(Items listed in a dataset)
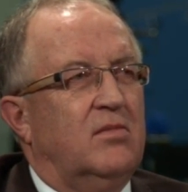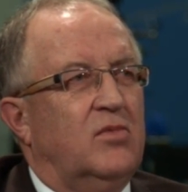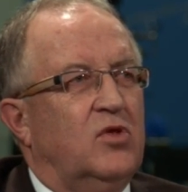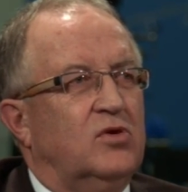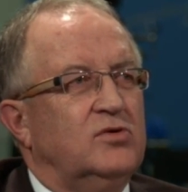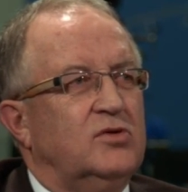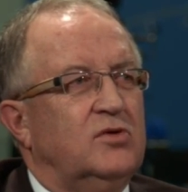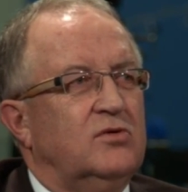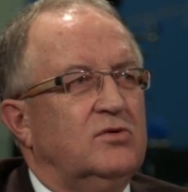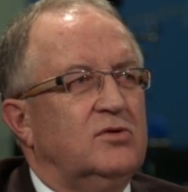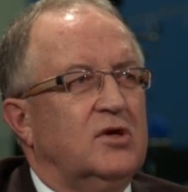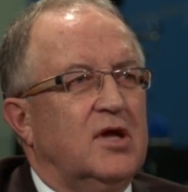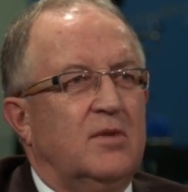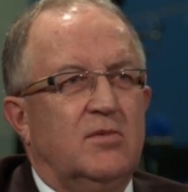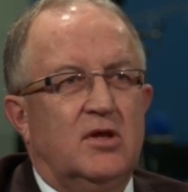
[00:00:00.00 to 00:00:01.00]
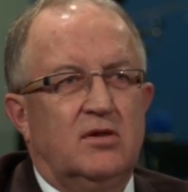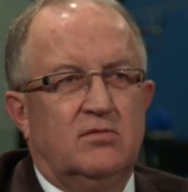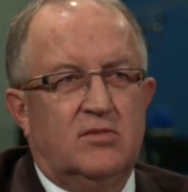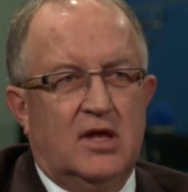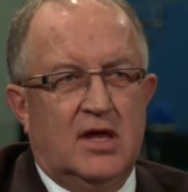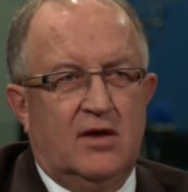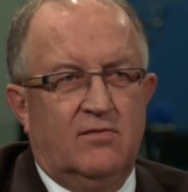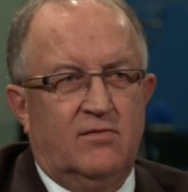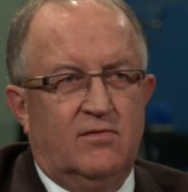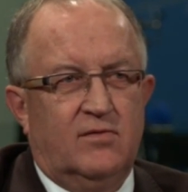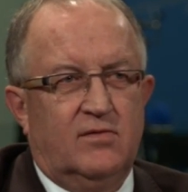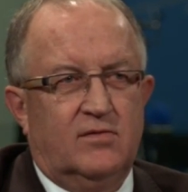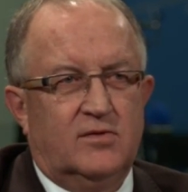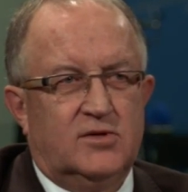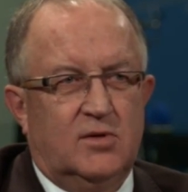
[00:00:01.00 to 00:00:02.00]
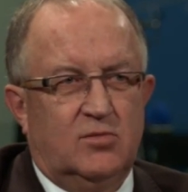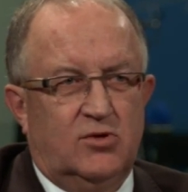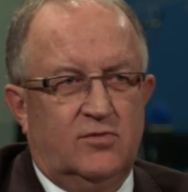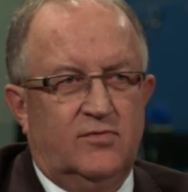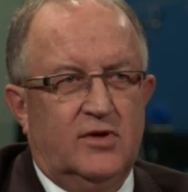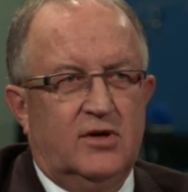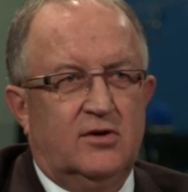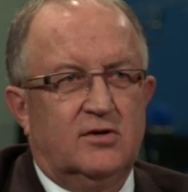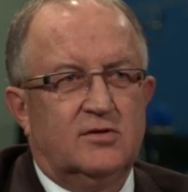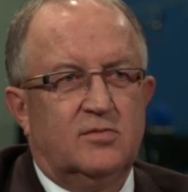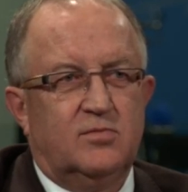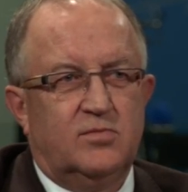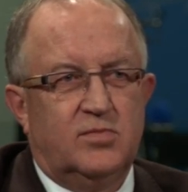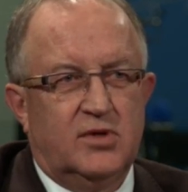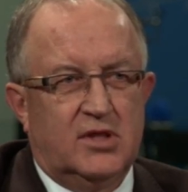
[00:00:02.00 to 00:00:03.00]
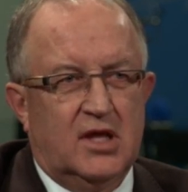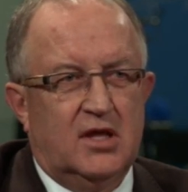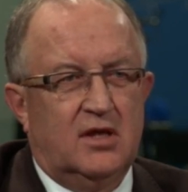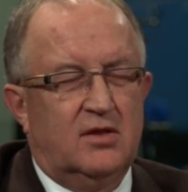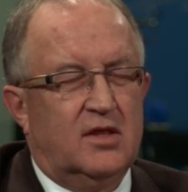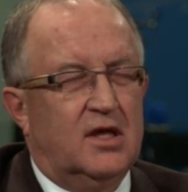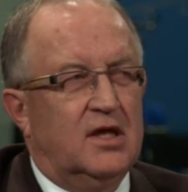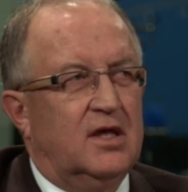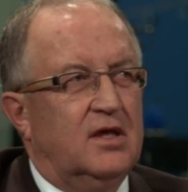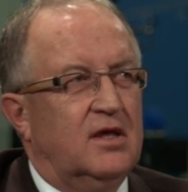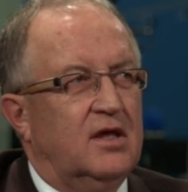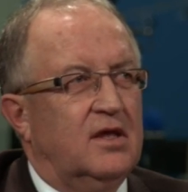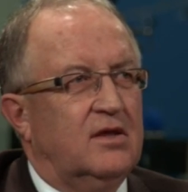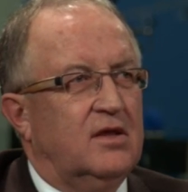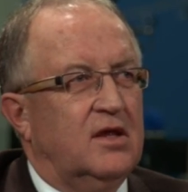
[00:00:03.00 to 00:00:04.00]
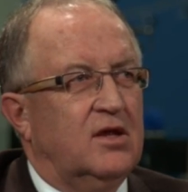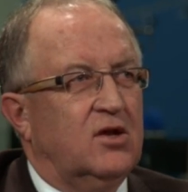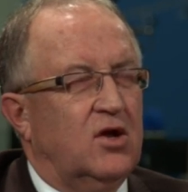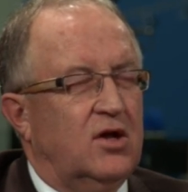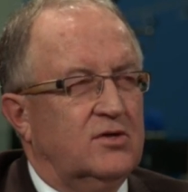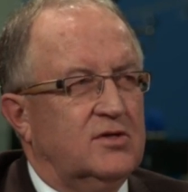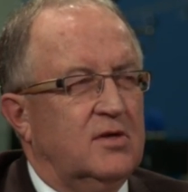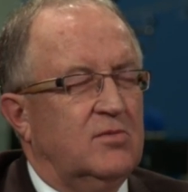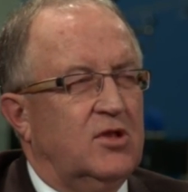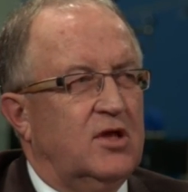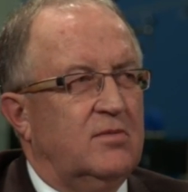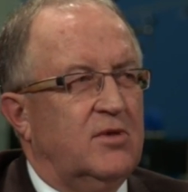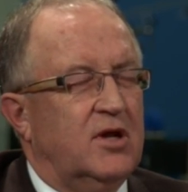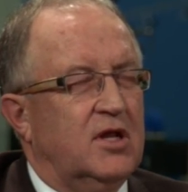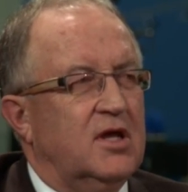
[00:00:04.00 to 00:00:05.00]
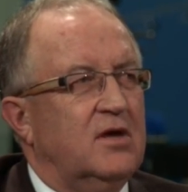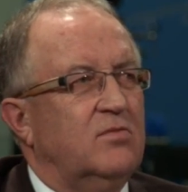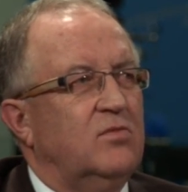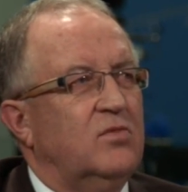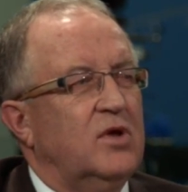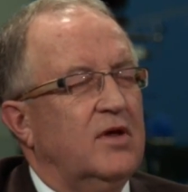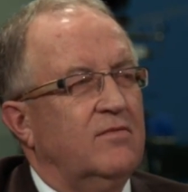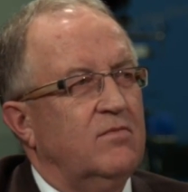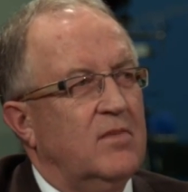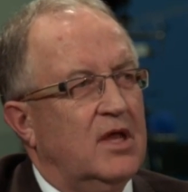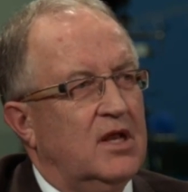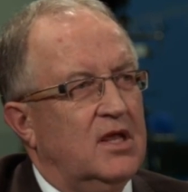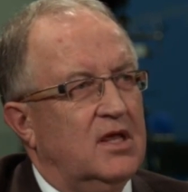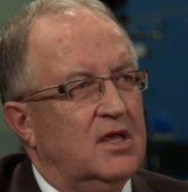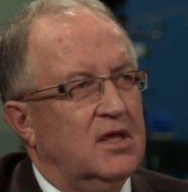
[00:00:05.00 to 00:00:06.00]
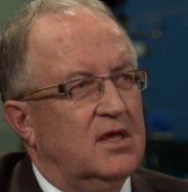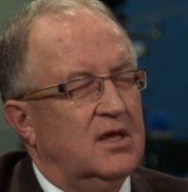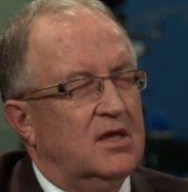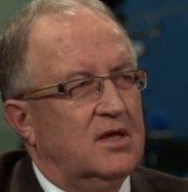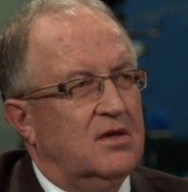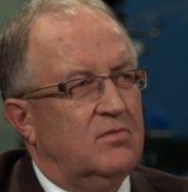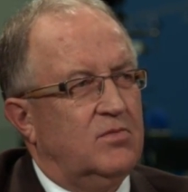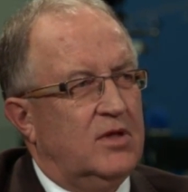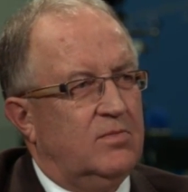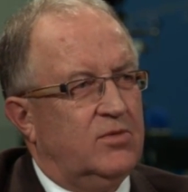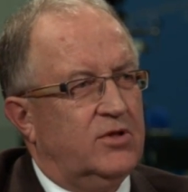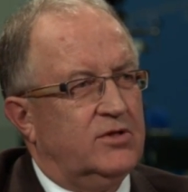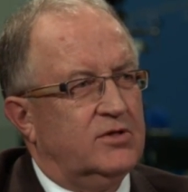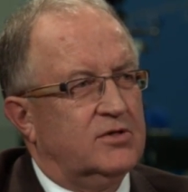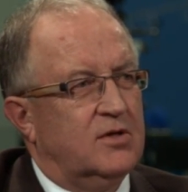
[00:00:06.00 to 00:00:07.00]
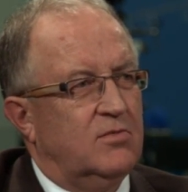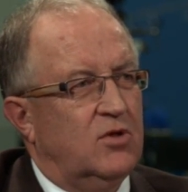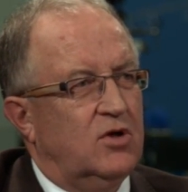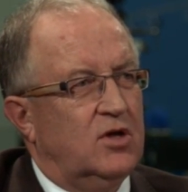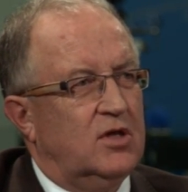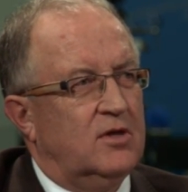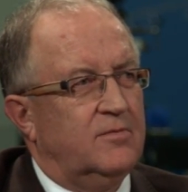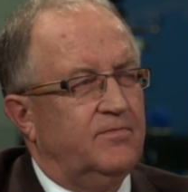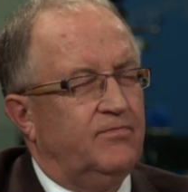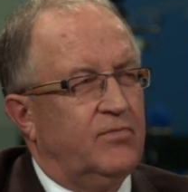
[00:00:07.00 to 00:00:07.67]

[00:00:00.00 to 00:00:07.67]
Those students are coming in, they have similar fears, but it costs them a lot of money to come. We have many people in this community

> _To do_
Please reproduce every record exactly as written, excluding the pictures.

> _Response area_
[00:00:00.00 to 00:00:01.00]
[00:00:01.00 to 00:00:02.00]
[00:00:02.00 to 00:00:03.00]
[00:00:03.00 to 00:00:04.00]
[00:00:04.00 to 00:00:05.00]
[00:00:05.00 to 00:00:06.00]
[00:00:06.00 to 00:00:07.00]
[00:00:07.00 to 00:00:07.67]

[00:00:00.00 to 00:00:07.67]
Those students are coming in, they have similar fears, but it costs them a lot of money to come. We have many people in this community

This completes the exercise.